Collection entries
====================
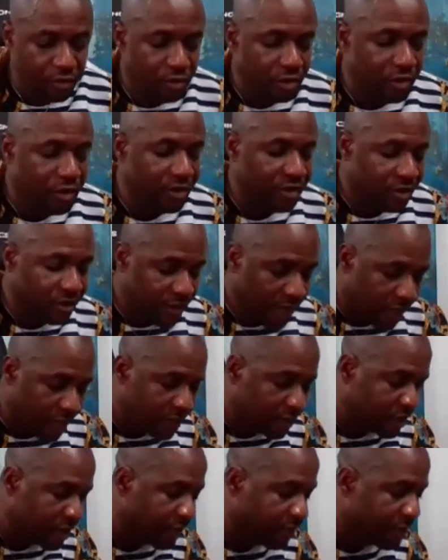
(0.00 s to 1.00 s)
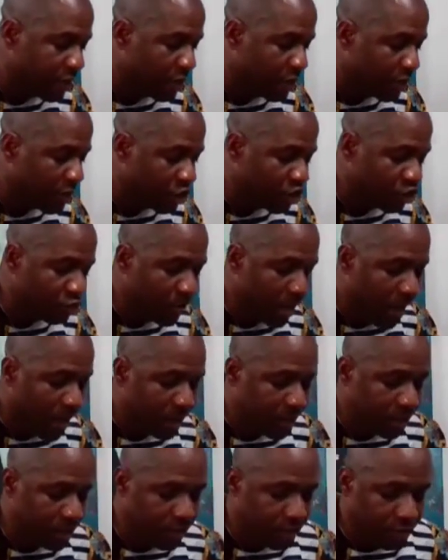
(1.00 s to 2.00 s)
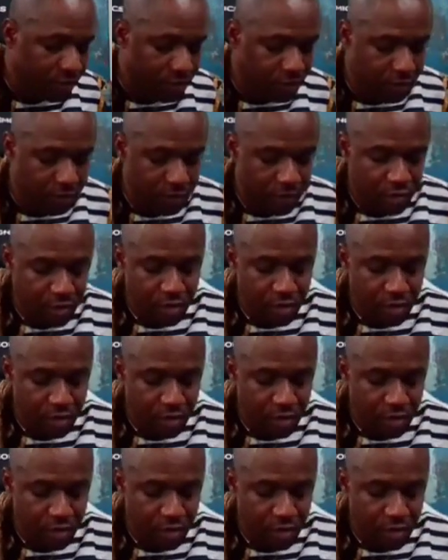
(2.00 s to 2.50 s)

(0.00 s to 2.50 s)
looking sexy for your husband, you know.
====================
Task goal
Write out every line of the entries above exactly, and omit their pictures.

Response for this exercise
(0.00 s to 1.00 s)
(1.00 s to 2.00 s)
(2.00 s to 2.50 s)

(0.00 s to 2.50 s)
looking sexy for your husband, you know.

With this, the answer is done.